Overall, our data show a distinctive microbiota for the normal breast tissue, which seem to reduce and even disappear in NAT and, in a greater degree, in tumor. However, no correlation with Tyrer-Cuzick risk score was identified, thus suggesting that dysbiosis in the breast may occur late during the carcinogenesis process and might be a consequence rather than the cause of the changes in the microenvironmental milieu dictated by the already established tumor cells. An exception is given by the recently reported relationship between breast and gut microbiome. The breast microbiota composition can be directly [43] and indirectly [40, 65–67] influenced by alterations of the gut microbiota. Moreover, recently, Parida et al identified a gastrointestinal pro-oncogenic bacterium, Bacteroides fragilis, in breast tumor samples and suggested a potential role in BC initiation [43].

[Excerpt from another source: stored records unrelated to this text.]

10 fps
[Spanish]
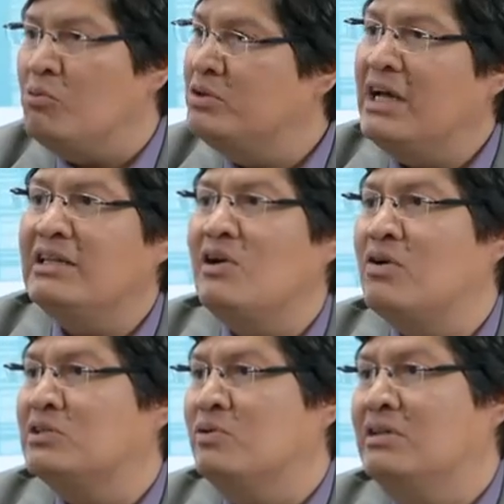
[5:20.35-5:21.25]
obtienen los
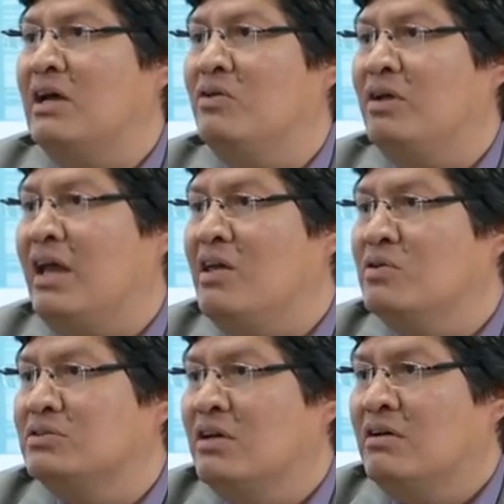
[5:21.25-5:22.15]
resultados que
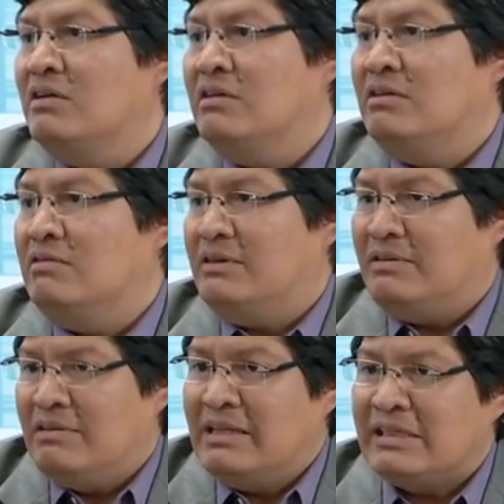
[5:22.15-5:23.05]
ellos
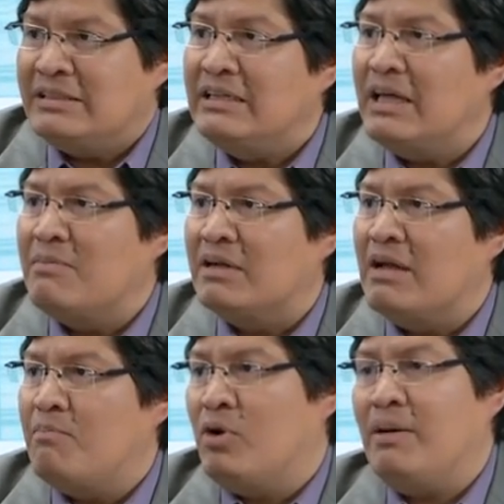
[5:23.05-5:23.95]
necesitan, ¿verdad?
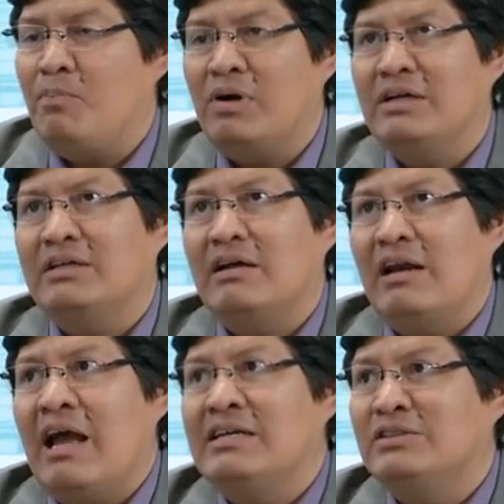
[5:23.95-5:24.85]
¿Por qué? Porque
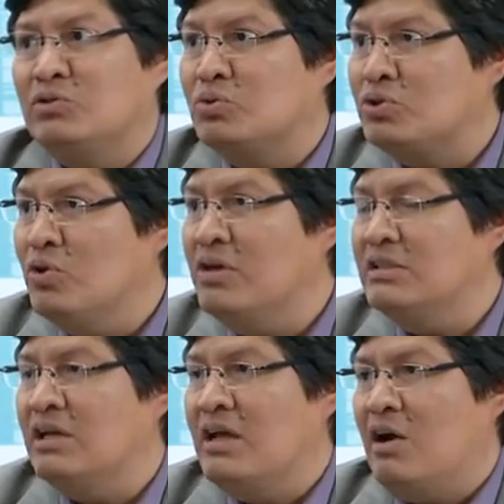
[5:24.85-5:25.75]
las
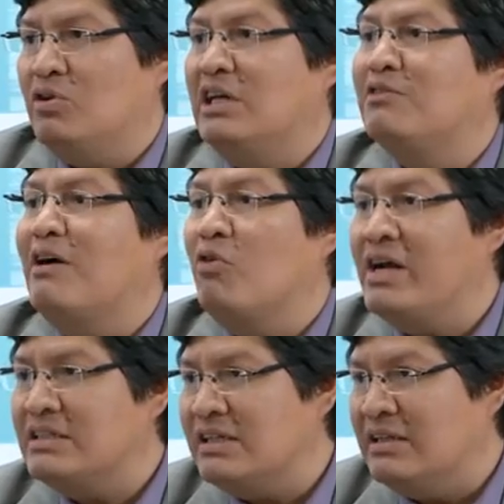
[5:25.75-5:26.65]
instituciones los
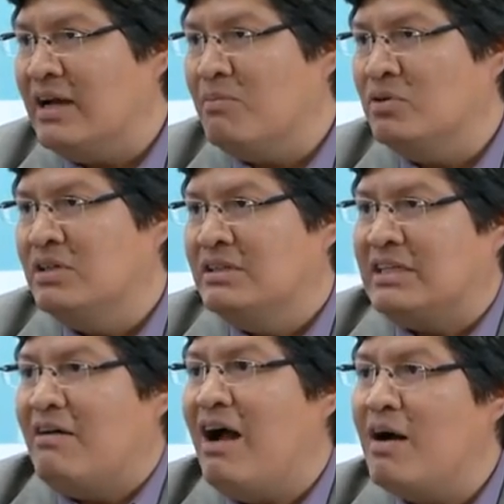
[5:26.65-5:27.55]
desfavorecen, digamos.
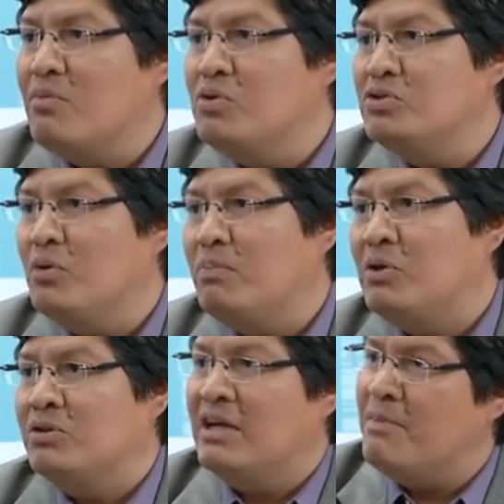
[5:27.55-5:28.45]
Trabajan mucho,
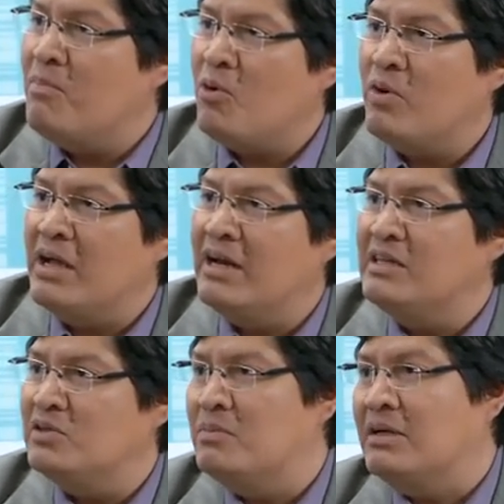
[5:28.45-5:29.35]
pero tienen pocos
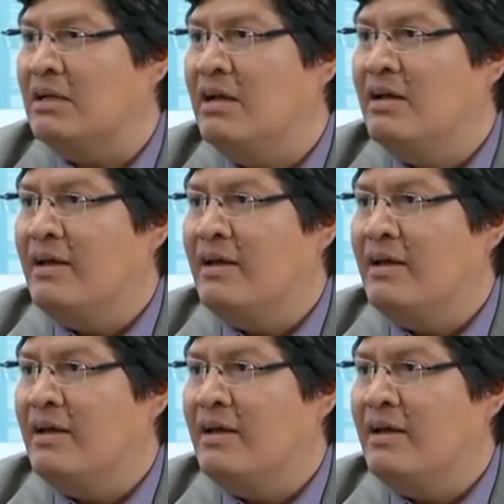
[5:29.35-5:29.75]
ingresos, ¿verdad?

This study bears several limitations, including the lack of experimental validation of the data via immunostaining and mechanistic insights into the role of the identified microbial species in altering the breast tissue homeostasis and promoting BC. In vitro investigation shall follow to address these points. Moreover, we detected a lack of correlation between the bacteria and BMI, which was unexpected since bacteria can adapt to the fatty acid environment in the breast tissue. Hematoxylin eosin analysis may be a more appropriate approach to elucidating the association of the adipose tissue area in the analyzed biopsy with the microbial level. Finally, microbiota-derived metabolites are crucial mediators of host-microbial interactions [68], therefore metabolomic analysis would be critical for the defining the consequences of the dysbiosis.